Eppure la magia non se n'è mai andata per davvero. Lo penso veramente. Ci accompagna da sempre, fin dalla notte dei tempi. Esisteva prima della scienza, delle domande, della voglia di capire. E' un bisogno primordiale di dare senso all'ignoto, di penetrare il MISTERO.
Mistero, che parola affascinante. Per i greci indicava la celebrazione di riti iniziatici, segreti, la sacra verità rivelata da Dio stesso.
E da Mistero a Illusionismo il passo è breve: l'illusionista crea un'aura di segreto, qualcosa di inspiegabile e di meraviglioso. Il Mistero ordunque è quella domanda senza risposta che il "mago" (da magos - sapiente) crea per alimentare stupore e curiosità.
Quindi l'illusionismo è un inganno? Io non lo penso; a mio parere si tratta di "sospensione temporanea", ossia di dimenticare per un momento il "come" e fare un tuffo nell'ignoto, che fa bene a tutti, perché ci stacca dal piano fisico, terreno, grave.
E questa mia riflessione - forse sciocca, semplicistica però sincera - serve a presentare uno spettacolo che si terrà a breve a Roma e a Torino
Voilà un evento imperdibile per iniziare il 2026 con leggerezza - ma, attenzione, non superficialità.
SUPERMAGIC 2026
kermesse di magia che riunisce i migliori illusionisti del mondo, giunta alla 22esima edizione.
Roma - Auditorium della Conciliazione dal 22 gennaio al giorno 8 di febbraio 2026
Torino - Teatro Alfieri dal 13 al 15 febbraio 2026
2 ore di magia dal vivo, con prestigiatori, campioni internazionali e talenti magici insieme per dimostrarci che le leggi della realtà possono piegarsi, che le possibilità nascoste si trovano dietro l'angolo. Bastano due occhi puri da bambino e stupore sincero.
E qui non posso non citare lui, il Maestro di tutti gli illusionisti ed escapologi: Harry Houdini
"Ciò che gli occhi vedono, l'orecchio sente e la mente crede".
Non crediamo perché qualcosa è vero, ma perché appare vero; la mente - combinando vista e udito -costruisce una verità e la accetta come reale, anche quando è falsa.

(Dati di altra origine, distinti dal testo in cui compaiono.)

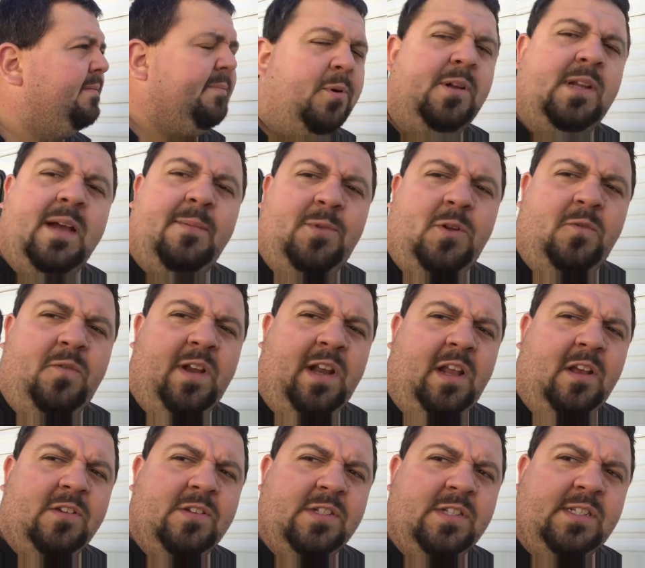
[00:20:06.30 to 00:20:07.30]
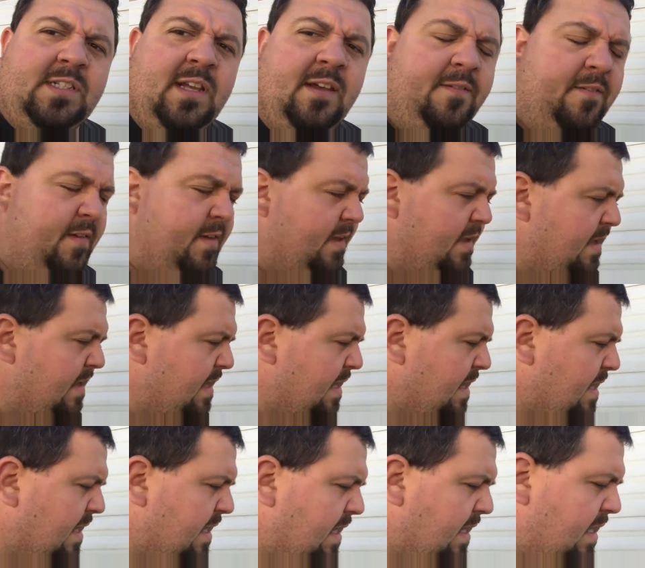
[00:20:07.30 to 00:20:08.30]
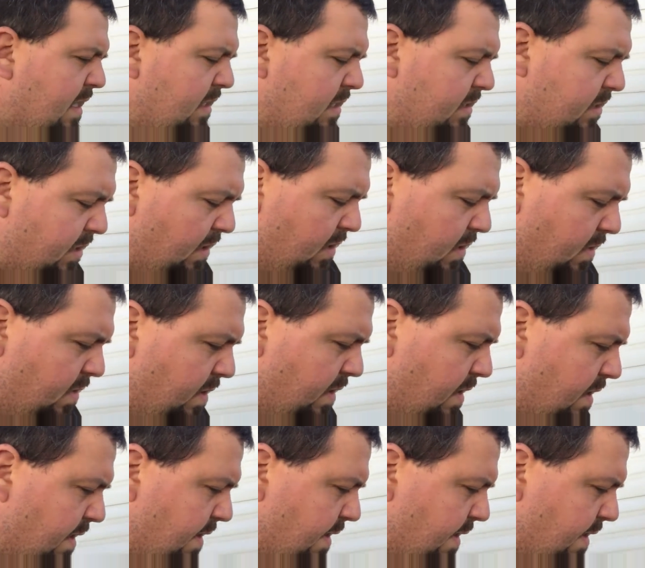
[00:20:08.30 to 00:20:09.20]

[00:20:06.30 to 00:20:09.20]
putting up new videos and stuff. So,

Mi viene in mente anche "il rinnovatore dell'arte magica", considerato unanimemente il padre della magia da palcoscenico moderna: Jean Eugène Robert Houdin
"Un mago è un attore che interpreta il ruolo di un mago"
E consapevoli di tutto questo, possiamo affermare che SUPERMAGIC è qualcosa che soverchia l'immagine di mero spettacolo.

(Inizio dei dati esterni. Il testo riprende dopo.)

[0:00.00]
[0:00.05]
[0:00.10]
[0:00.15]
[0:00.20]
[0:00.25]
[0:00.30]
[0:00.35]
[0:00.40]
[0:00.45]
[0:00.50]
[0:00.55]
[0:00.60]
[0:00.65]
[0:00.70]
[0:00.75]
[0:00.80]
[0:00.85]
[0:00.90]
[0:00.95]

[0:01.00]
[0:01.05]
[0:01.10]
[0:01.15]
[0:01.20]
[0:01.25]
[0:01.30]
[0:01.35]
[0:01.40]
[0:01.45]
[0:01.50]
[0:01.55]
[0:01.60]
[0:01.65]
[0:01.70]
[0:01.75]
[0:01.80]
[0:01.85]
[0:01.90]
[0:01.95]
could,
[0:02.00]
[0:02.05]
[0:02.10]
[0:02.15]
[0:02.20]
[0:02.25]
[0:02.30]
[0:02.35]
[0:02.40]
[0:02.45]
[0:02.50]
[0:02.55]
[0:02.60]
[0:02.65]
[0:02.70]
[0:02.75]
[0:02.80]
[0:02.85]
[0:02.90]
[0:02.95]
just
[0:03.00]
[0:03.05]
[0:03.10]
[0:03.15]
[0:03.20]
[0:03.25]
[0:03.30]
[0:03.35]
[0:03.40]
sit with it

Non è solo stare sul palco
Non è solo precisione
Non è solo virtuosismo
E' un rito collettivo, dove il tempo rallenta e la realta si fa malleabile.
Vedere i piu' grandi illusionisti del mondo riuniti sullo stesso palco non serve a "impressionare". Ci ricorda che a volte il possibile non coincide sempre con ciò che possiamo misurare. La magia accarezza l'intelligenza e ci chiede di imparare a fidarci.

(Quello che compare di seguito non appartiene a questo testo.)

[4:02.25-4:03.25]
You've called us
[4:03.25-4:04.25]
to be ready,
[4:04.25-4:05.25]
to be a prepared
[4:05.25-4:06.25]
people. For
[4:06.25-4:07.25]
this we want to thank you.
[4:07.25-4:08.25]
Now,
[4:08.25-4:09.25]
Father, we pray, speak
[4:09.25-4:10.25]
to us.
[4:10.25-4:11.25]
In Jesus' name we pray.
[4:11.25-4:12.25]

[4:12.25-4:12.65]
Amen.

Ed eccolo il gesto rivoluzionario dell'arte magica: stupirci senza vergognarci, rimanere senza difese e con gli occhi aperti sull' inconnu.
Per fortuna che spettacoli come SUPERMAGIC continuano ad esistere, edizione dopo edizione.
Ci permettono di tornare in contatto con la parte simbolica e profonda di noi, dove il mistero è una soglia da attraversare.
Parlano un linguaggio antico e animico, che noi riconosciamo. Parlano della parte più viva che spesso dimentichiamo di nutrire.
E quando le luci si abbassano e il sipario si apre - proprio lì - la magia continua a vivere. Non solo sul palco, anche dentro di noi.